I ask that you demonstrate more responsibility in your medicoverage. I ask that you make an effort to print positive stories more proportionate to the negative ones. Would it be so difficult to print daily, weekly or even monthly stories on the positive, creative, hardworking African American males?

Brickel Pearson

Baltimore

Christianity today

I was raised to believe that being a Christian meant doing unto others as you would have them do unto you.
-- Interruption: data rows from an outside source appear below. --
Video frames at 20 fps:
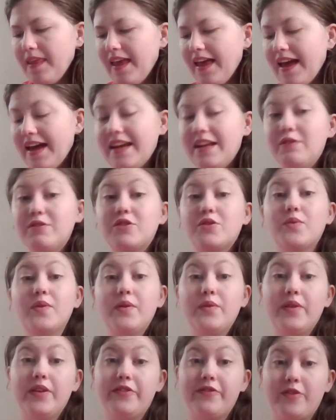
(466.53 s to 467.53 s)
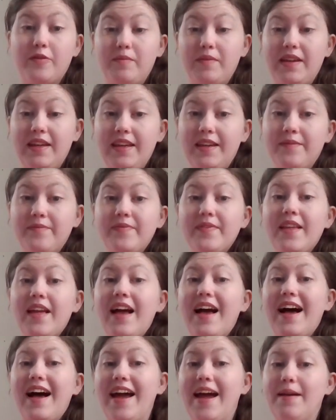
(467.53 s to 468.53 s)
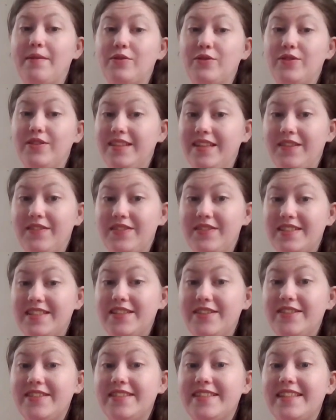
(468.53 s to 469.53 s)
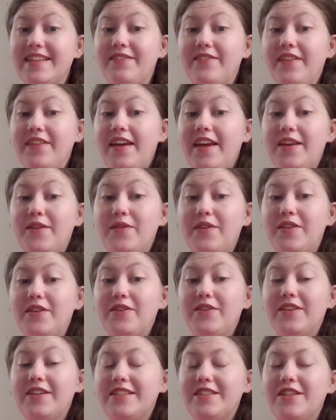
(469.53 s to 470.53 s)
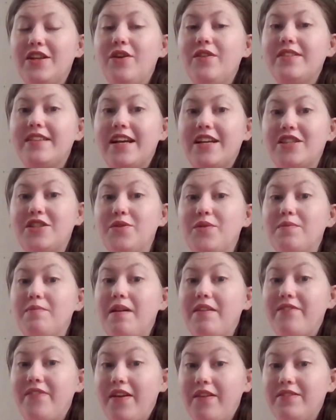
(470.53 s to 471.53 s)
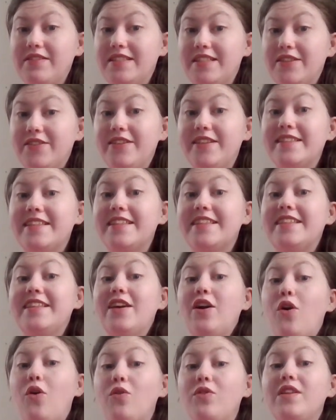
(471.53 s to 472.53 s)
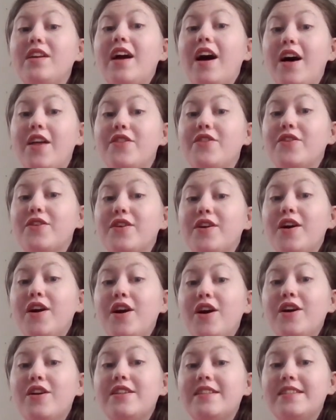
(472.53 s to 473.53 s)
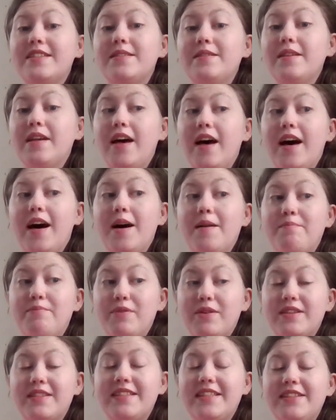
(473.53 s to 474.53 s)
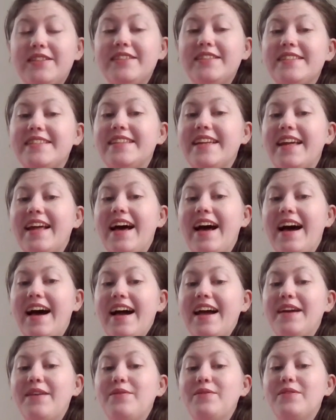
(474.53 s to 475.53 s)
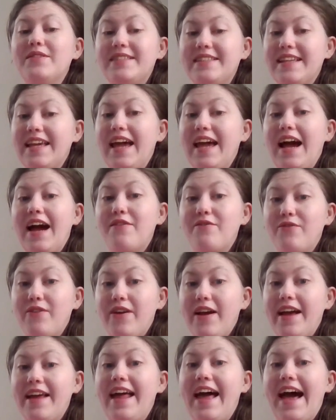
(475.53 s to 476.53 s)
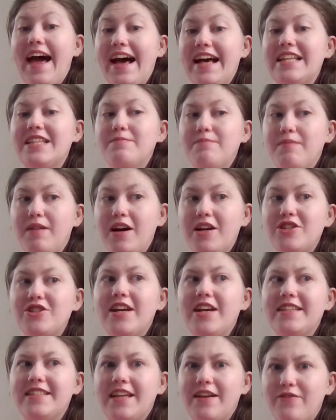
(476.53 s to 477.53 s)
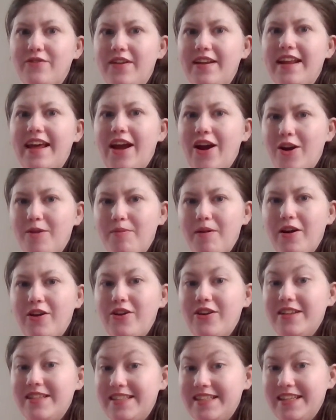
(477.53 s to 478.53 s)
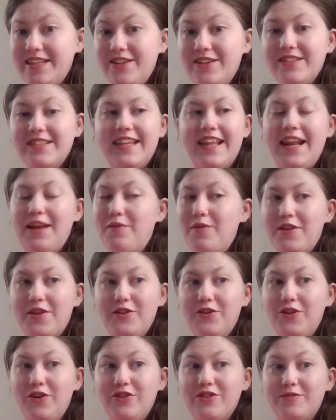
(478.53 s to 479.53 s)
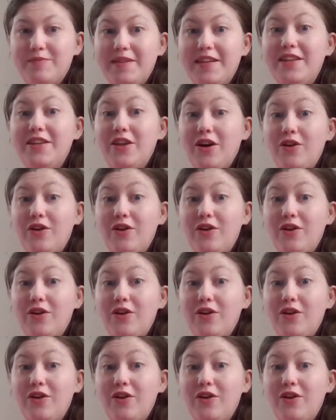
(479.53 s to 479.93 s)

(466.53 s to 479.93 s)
it was a reread for me. I absolutely love the series. If anyone who doesn't know, it's actually one of my favorite series. It's the only other book series that I would say I've read as much as I've read Harry Potter and Seekers. And anyone who knows me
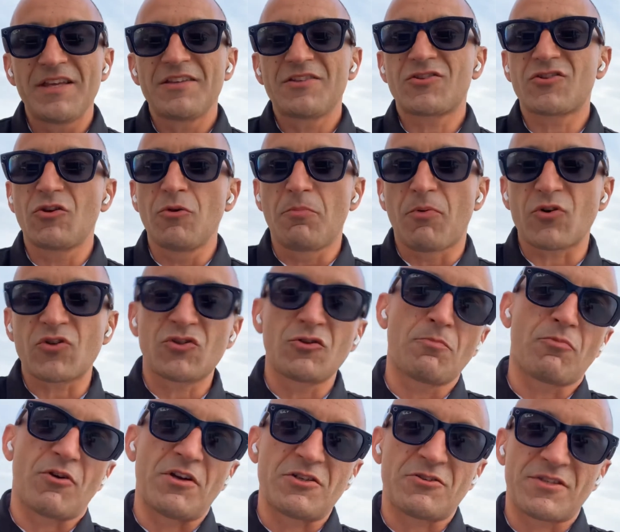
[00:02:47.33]
Super,
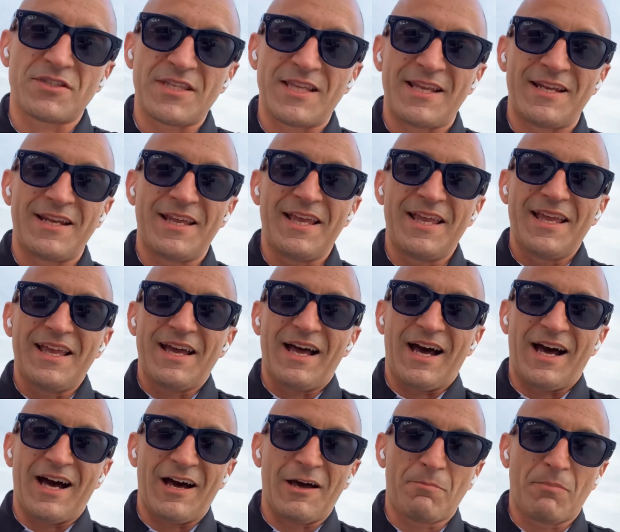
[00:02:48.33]
super interesting
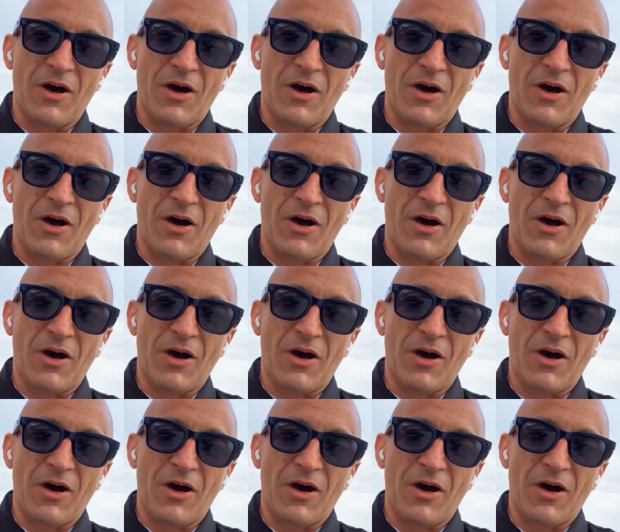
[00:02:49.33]
uh,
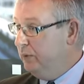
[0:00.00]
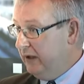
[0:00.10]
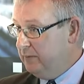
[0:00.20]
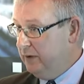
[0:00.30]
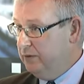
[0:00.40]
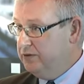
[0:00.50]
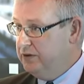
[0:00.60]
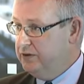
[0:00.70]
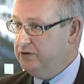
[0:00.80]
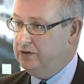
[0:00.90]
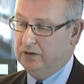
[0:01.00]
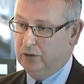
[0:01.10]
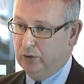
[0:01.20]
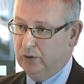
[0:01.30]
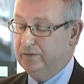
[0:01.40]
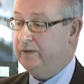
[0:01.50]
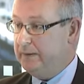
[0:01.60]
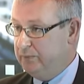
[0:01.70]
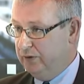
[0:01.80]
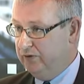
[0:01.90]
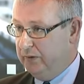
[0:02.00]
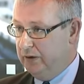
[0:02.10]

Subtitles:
brake motors or flame-proof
If the new definition of Christianity for the '90s means being a narrow-minded, intolerant bigot, then I don't want any part of it.

Carol McFadden

Darlington

Manson for . . ?

Since both Ollie North and Marion Barry have won their respective parties' nominations and are therefore now active candidates in the general election -- is it in order for one to ask that if Charles Manson were to be granted a pardon just what high political office do you suppose he might aspire to?

George E. Hanson

Baltimore

Ollie North mugshot belongs to police file

The leaders of the Christian Coalition really do contradict themselves. In one breath, they say they want a return to the moral values of the 1950s. In their next, they exhort their flock to put the truly degenerate Oliver North in the U.S. Senate.

Perhaps in their ideological blindness, they can rationalize away Mr. North's lying to Congress or his large-scale shipping of weapons to the terrorist regime in Iran. But how can any self-proclaimed Christian ignore the mounting evidence that this called patriot was involved up to his neck in bringing literally tons of illegal drugs into his own country to fund the contra resupply operation?

In the last several months, two full-length books have come out documenting Mr. North's dirty role.

Former CIA contract agent Terry Reed has given eyewitness documentation of the direct, hand-on control Mr. North had of the mid-1980s guns-for-drugs trans-shipment operation from Mena, Arkansas, to Central America. And now, Celerino Castillo, top Drug Enforcement Administration agent in El Salvador in 1985-87, has independently corroborated Mr. Reed's charges in his new book.

All this is in addition to earlier reports published by the Miami Police Department (1984), the Congress of Costa Rica (1989) and a U.S. Senate Foreign Relations subcommittee, each of which explicitly documented the involvement of the North-controlled network in massively spreading the plague of narcotics into America.

If Mr. North and his supporters lamely reply that he was investigated and cleared of these charges, they are again contradicting themselves. The congressional hearings on Iran-contra virtually ignored the drug issue, and nobody in government ever followed up on the Kerry committee's findings.

Until Mr. North decides to come clean on these (and many other) issues, his picture belongs in a police mug file, rather than the U.S. Senate.

And if the Christian Coalition dares to present a man of this sordid record as a sterling example of their kind of morality, then may God have mercy on their souls.